**Prompt:** Please return each entry that follows exactly as given, but without pictures.

----

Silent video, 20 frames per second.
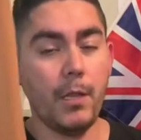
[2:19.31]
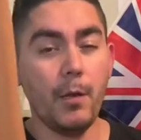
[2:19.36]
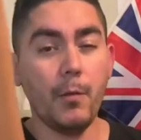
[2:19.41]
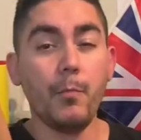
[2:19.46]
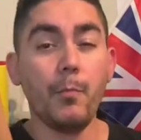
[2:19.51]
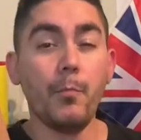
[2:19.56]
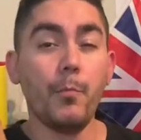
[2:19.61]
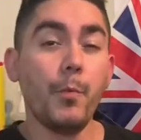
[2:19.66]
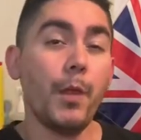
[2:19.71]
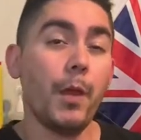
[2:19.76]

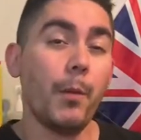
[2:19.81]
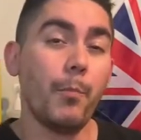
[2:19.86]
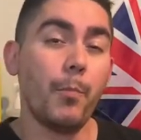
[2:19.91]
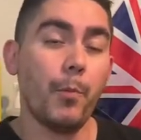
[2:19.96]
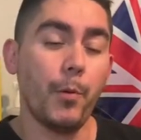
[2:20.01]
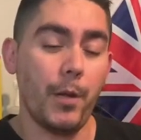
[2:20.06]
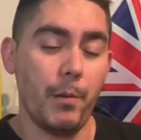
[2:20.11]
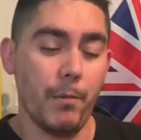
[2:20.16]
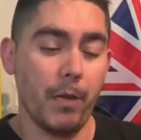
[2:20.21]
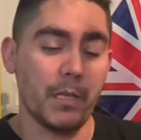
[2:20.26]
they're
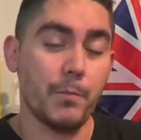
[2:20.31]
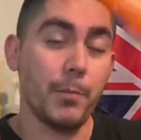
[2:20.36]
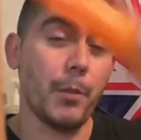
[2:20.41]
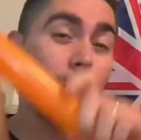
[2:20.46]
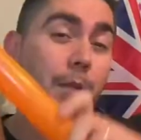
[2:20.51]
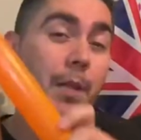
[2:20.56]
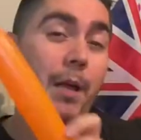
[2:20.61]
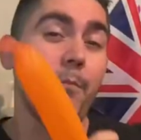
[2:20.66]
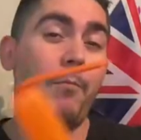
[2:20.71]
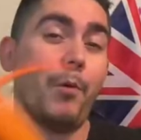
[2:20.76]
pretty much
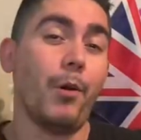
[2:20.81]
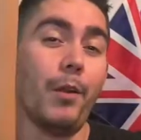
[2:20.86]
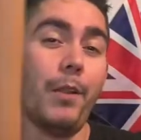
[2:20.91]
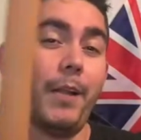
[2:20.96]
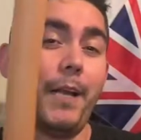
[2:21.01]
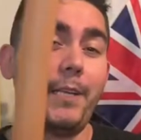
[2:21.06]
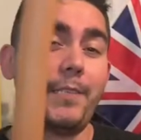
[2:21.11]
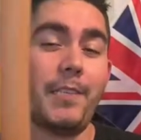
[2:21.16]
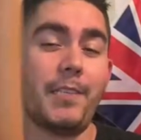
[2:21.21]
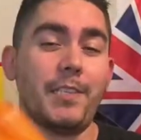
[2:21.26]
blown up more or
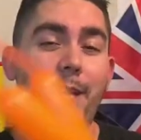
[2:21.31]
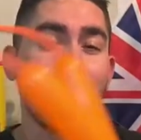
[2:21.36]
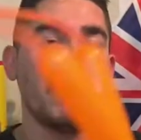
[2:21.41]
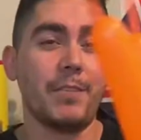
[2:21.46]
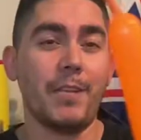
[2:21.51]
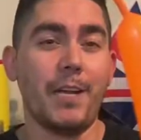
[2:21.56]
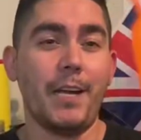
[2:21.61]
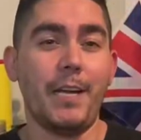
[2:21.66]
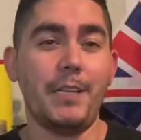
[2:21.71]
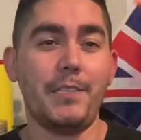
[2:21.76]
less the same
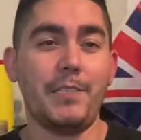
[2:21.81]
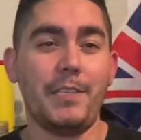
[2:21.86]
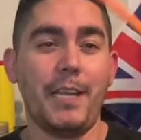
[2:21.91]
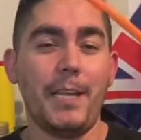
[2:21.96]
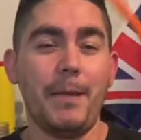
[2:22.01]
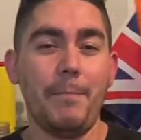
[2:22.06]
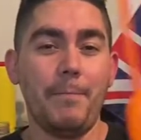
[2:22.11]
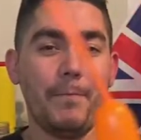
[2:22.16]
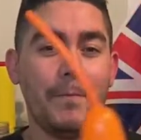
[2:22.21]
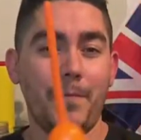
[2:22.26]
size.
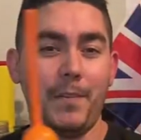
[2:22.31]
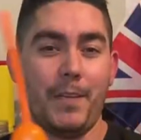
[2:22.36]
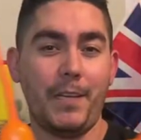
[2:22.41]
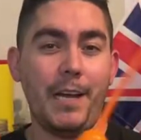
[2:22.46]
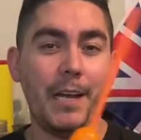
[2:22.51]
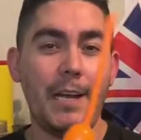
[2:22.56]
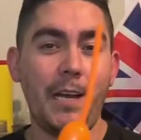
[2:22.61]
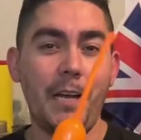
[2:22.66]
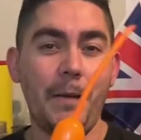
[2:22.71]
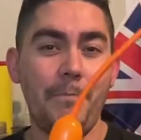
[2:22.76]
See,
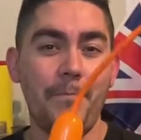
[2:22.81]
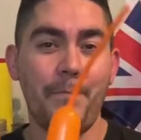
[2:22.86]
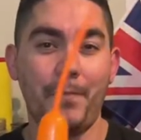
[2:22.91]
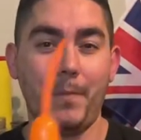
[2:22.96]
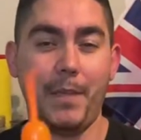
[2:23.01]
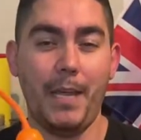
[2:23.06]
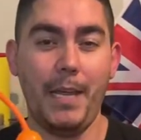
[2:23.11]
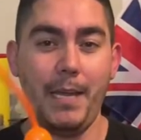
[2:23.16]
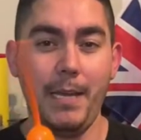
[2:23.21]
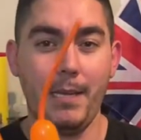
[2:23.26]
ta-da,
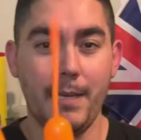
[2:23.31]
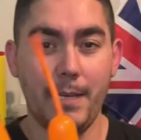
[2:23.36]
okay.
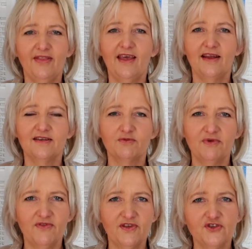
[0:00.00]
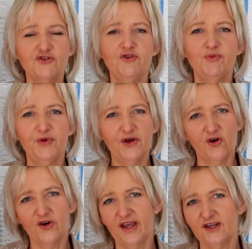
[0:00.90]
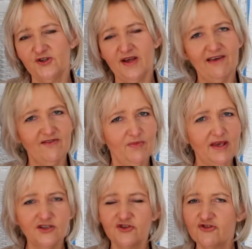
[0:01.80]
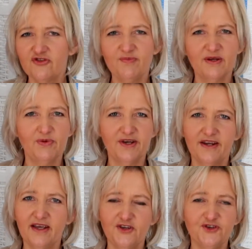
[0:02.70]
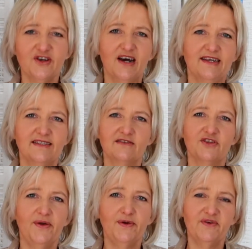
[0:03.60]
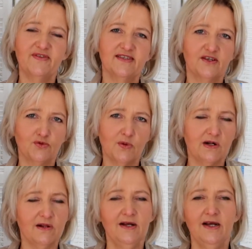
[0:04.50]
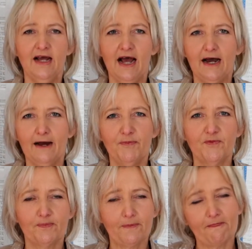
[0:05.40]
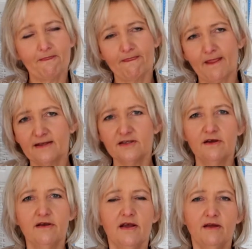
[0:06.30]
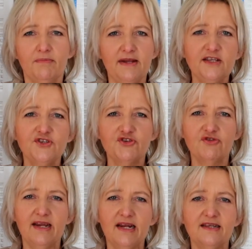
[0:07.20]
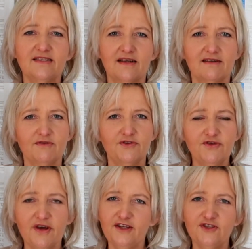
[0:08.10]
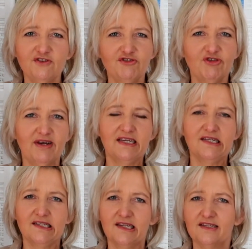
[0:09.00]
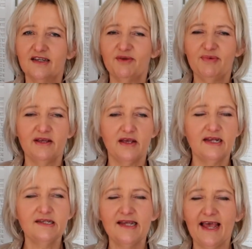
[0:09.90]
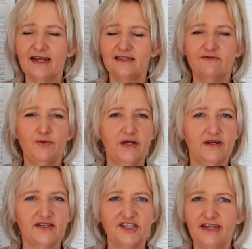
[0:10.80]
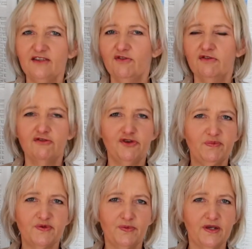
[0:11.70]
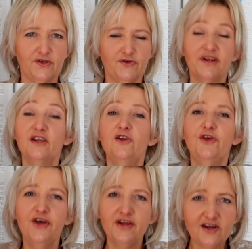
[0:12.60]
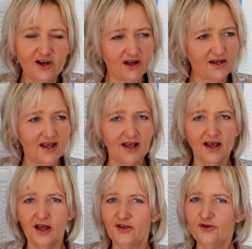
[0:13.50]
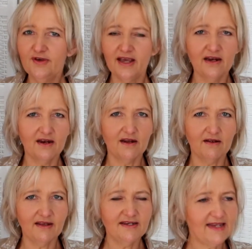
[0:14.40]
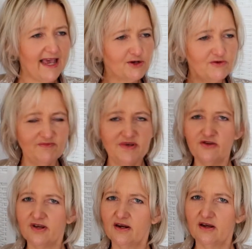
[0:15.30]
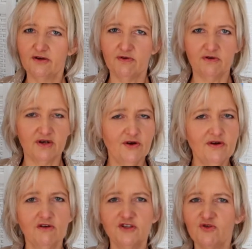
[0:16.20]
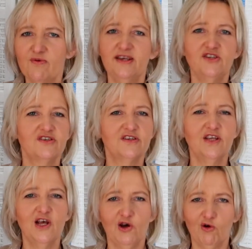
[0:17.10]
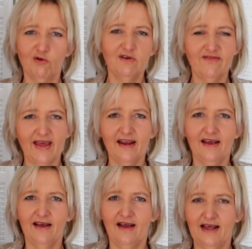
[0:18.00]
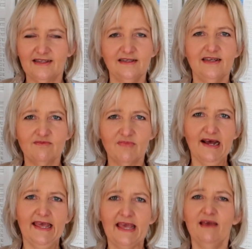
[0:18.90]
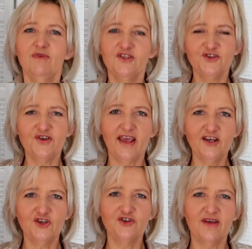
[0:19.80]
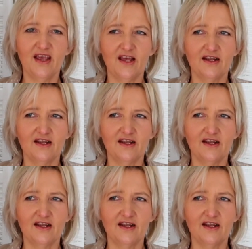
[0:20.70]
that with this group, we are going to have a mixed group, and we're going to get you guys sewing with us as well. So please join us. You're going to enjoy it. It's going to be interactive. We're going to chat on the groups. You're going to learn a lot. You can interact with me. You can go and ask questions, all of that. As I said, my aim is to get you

----

**Task output:**
Silent video, 20 frames per second.
[2:19.31]
[2:19.36]
[2:19.41]
[2:19.46]
[2:19.51]
[2:19.56]
[2:19.61]
[2:19.66]
[2:19.71]
[2:19.76]

[2:19.81]
[2:19.86]
[2:19.91]
[2:19.96]
[2:20.01]
[2:20.06]
[2:20.11]
[2:20.16]
[2:20.21]
[2:20.26]
they're
[2:20.31]
[2:20.36]
[2:20.41]
[2:20.46]
[2:20.51]
[2:20.56]
[2:20.61]
[2:20.66]
[2:20.71]
[2:20.76]
pretty much
[2:20.81]
[2:20.86]
[2:20.91]
[2:20.96]
[2:21.01]
[2:21.06]
[2:21.11]
[2:21.16]
[2:21.21]
[2:21.26]
blown up more or
[2:21.31]
[2:21.36]
[2:21.41]
[2:21.46]
[2:21.51]
[2:21.56]
[2:21.61]
[2:21.66]
[2:21.71]
[2:21.76]
less the same
[2:21.81]
[2:21.86]
[2:21.91]
[2:21.96]
[2:22.01]
[2:22.06]
[2:22.11]
[2:22.16]
[2:22.21]
[2:22.26]
size.
[2:22.31]
[2:22.36]
[2:22.41]
[2:22.46]
[2:22.51]
[2:22.56]
[2:22.61]
[2:22.66]
[2:22.71]
[2:22.76]
See,
[2:22.81]
[2:22.86]
[2:22.91]
[2:22.96]
[2:23.01]
[2:23.06]
[2:23.11]
[2:23.16]
[2:23.21]
[2:23.26]
ta-da,
[2:23.31]
[2:23.36]
okay.
[0:00.00]
[0:00.90]
[0:01.80]
[0:02.70]
[0:03.60]
[0:04.50]
[0:05.40]
[0:06.30]
[0:07.20]
[0:08.10]
[0:09.00]
[0:09.90]
[0:10.80]
[0:11.70]
[0:12.60]
[0:13.50]
[0:14.40]
[0:15.30]
[0:16.20]
[0:17.10]
[0:18.00]
[0:18.90]
[0:19.80]
[0:20.70]
that with this group, we are going to have a mixed group, and we're going to get you guys sewing with us as well. So please join us. You're going to enjoy it. It's going to be interactive. We're going to chat on the groups. You're going to learn a lot. You can interact with me. You can go and ask questions, all of that. As I said, my aim is to get you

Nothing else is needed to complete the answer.